Pubdev.dartastic.io policy #
Note on the upstream
dart pub publishprompt. The DartpubCLI is shared with the public pub.dev registry, so when you publish to pub.dartastic.io it still prints "Policy details are available at https://pub.dev/policy". Ignore that link — the policy that applies to your publish on this private registry is the one on this page. We can't change the CLI prompt without forking the pub client; we can (and do) serve our own policy at the URL it implicitly anchors on (/policyof whichever registry you're publishing to).
Purpose #
Pubdev.dartastic.io is the private package registry for
Dartastic customers — it serves Pro / Compliance / Hosted-tier
artifacts (the dartastic_opentelemetry_native* family and any
private packages your team publishes) to the laptops, CI, and
production servers you authenticate via Dartastic API keys.
Unlike the public pub.dev registry, publication on pub.dartastic.io is not permanent. Pro and higher tiers can retract any version they own at any time — no 7-day window, no appeal process, no Google Terms-of-Service rules. The retraction endpoint is part of the tier (#75).
Retraction (you control this) #
| Tier | Can retract? | Window |
|---|---|---|
| Free / Pub Dev | Read-only on io_dartastic_*; can publish to own scope; cannot retract |
n/a |
| Pro | Yes, immediate | None — any version, any time |
| Compliance | Yes, immediate + audit log | None — every retraction recorded for ALCOA+ |
| Hosted (Dev/Pro/Enterprise) | Yes, immediate (own box only) | None |
To retract: from the package page on pub.dartastic.io, click
Manage → Retract version. The version is removed from the
/api/packages/<name> response within seconds; clients pinned to
that version will fail to resolve on next pub get.
If you need to retract a version because of a leaked secret,
email security@mindfulsoftware.com — there's a faster path
through the Dartastic ops Slack.
Naming policy #
Package names must be unique within the registry. The same technical rules as upstream pub.dev:
- Lowercase letters, digits, and underscores only.
- Must start with a letter.
- Reserved prefixes:
dartastic_opentelemetry_native*is reserved for Dartastic-published packages.
Because pub.dartastic.io is per-customer-org private, the "name squatting" notion from upstream doesn't apply — each customer org has its own namespace and there's no global land-grab.
Content policy #
Package contents must not violate:
- The Dartastic Terms of Service (replaces upstream's reference to Google Terms of Service — Google has no role in this registry).
- Any applicable law in the publisher's or the customer's jurisdiction.
Private packages within your customer org are not subject to
broader review — your team owns its scope.

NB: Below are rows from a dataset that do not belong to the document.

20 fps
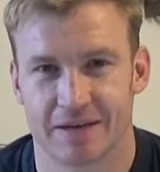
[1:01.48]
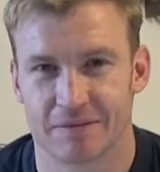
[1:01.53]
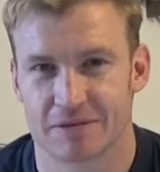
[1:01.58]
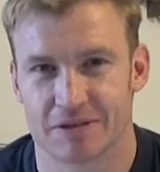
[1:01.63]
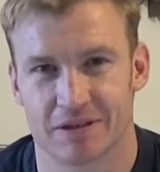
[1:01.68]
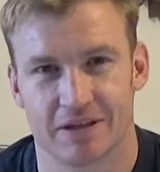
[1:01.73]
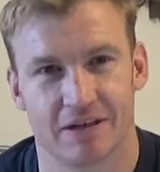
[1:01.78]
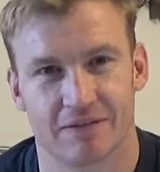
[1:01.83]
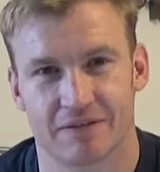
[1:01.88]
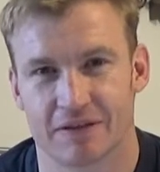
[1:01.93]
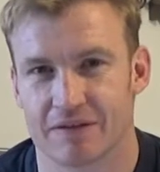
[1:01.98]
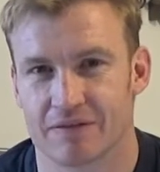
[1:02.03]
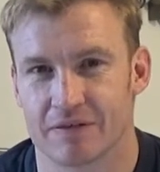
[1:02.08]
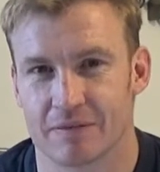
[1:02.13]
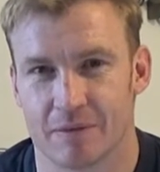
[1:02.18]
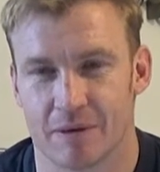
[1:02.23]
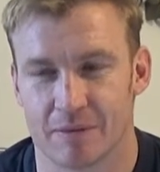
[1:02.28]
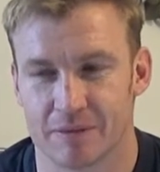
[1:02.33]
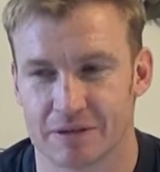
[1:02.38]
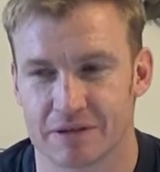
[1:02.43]
Absolutely loved every
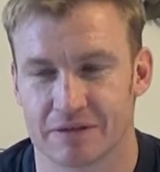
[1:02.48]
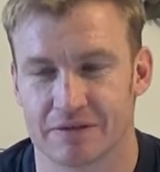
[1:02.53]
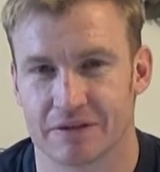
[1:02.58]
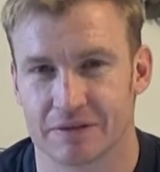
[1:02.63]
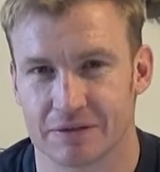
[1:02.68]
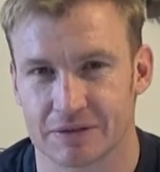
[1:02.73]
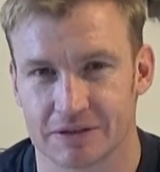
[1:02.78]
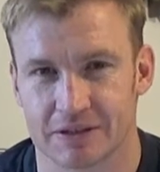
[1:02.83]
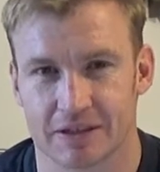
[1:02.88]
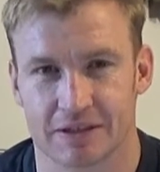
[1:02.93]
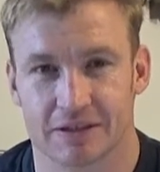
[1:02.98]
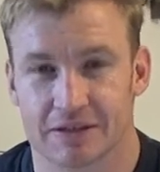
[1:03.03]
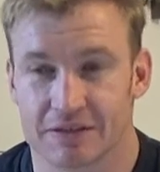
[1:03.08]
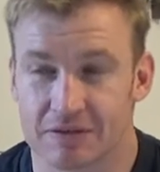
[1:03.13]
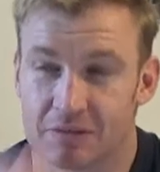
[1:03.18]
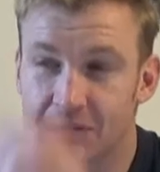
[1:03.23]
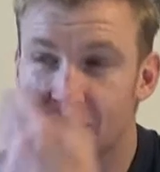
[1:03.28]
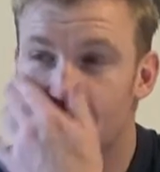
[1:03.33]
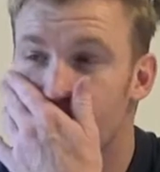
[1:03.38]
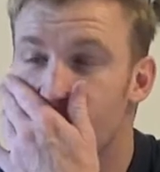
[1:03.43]
moment of it. It was
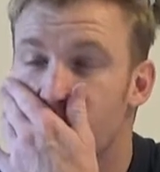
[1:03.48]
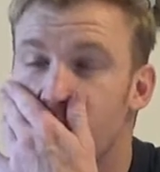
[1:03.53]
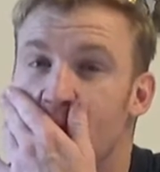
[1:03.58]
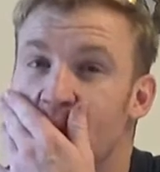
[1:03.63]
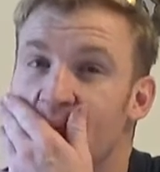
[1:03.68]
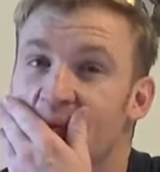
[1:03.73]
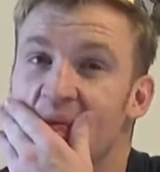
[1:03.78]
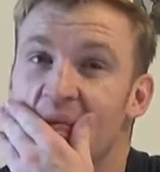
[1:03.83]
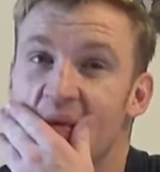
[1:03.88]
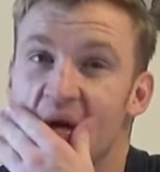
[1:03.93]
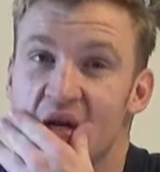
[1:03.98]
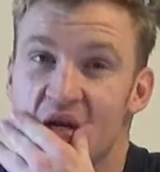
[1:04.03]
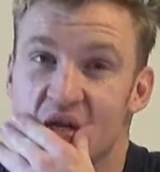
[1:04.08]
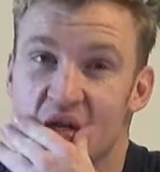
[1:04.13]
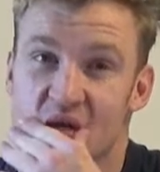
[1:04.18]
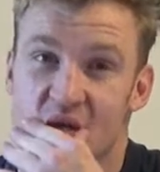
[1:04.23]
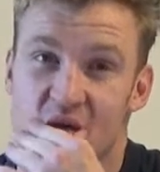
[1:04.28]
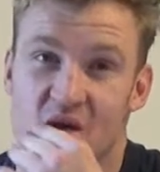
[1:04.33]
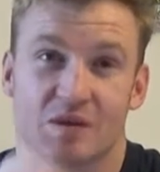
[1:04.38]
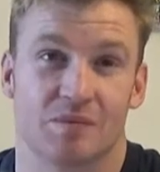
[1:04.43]
probably the most
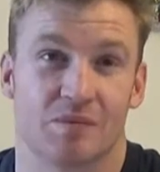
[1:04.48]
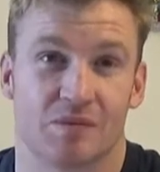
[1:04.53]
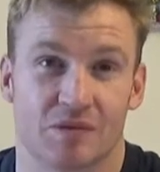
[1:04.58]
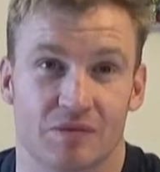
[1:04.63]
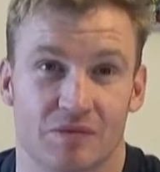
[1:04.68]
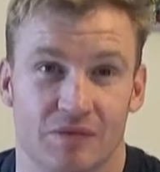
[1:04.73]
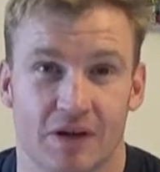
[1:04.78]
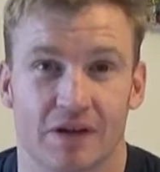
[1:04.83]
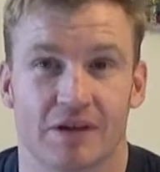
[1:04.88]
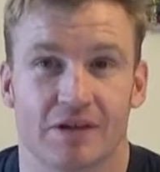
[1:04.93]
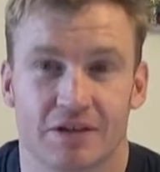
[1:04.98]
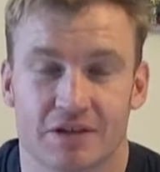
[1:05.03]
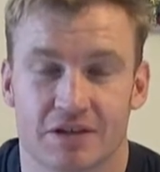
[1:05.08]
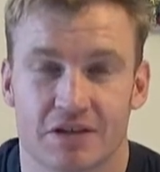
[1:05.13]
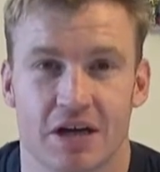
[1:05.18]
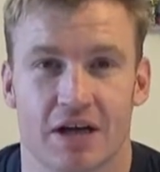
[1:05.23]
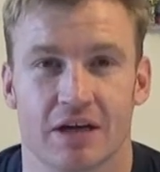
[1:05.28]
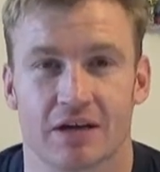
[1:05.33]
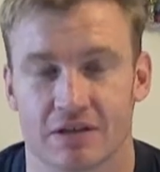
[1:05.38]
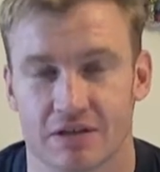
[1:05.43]
enjoyable, fun
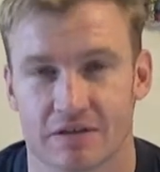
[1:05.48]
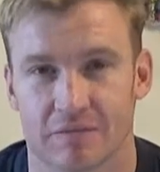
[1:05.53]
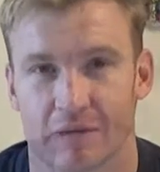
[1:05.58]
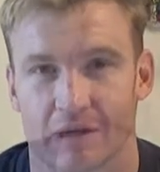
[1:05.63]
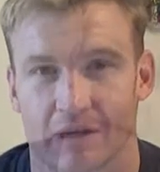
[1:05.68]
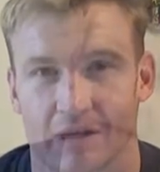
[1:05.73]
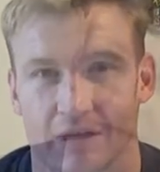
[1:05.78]
challenge of my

Public-readable
packages (Dartastic-published io_dartastic_* artifacts)
follow the Dartastic publish-review process.
Copyright #
You retain copyright in everything you publish. The Dartastic
Pro Commercial License governs Dartastic-published packages
(see the LICENSE files in
dartastic-pro-sdk);
your private uploads are governed by whatever license you set
in your pubspec.yaml.
Reporting issues #
- Security:
security@mindfulsoftware.com(PGP key at https://dartastic.io/security/pgp.asc). - Operational (the registry is down or slow): the
Dartastic watchdog alerts our ops channel automatically; if
it's been silent for more than 30 minutes during business
hours, ping
support@dartastic.io. - Policy (you want an exception, a feature, or to disagree
with a moderation decision):
support@dartastic.io.
What's NOT carried over from upstream pub.dev #
The following sections of the upstream pub.dev policy explicitly do not apply to pub.dartastic.io:
- Google Terms of Service references — Google is not the registry operator.
- Pub.dev moderator / appeals process — the registry is
per-customer-org private; moderation happens at the
customer's discretion within their own namespace, and
Dartastic's discretion within
io_dartastic_*. - Digital Services Act referral path — that's a public-EU-marketplace
obligation that doesn't apply to a private-by-API-key
customer registry. If you're a customer in the EU and have
a dispute with Dartastic, contact
support@dartastic.iofirst; if that's unsatisfactory, your contract terms control. - "Top packages" rankings, search relevance signals — we don't rank for public discovery, since the registry isn't public.
Changes #
Material changes to this policy are announced in the Dartastic changelog at least 14 days before they take effect. Editorial changes (clarifications, typo fixes, link updates) land immediately and are noted in the changelog after the fact.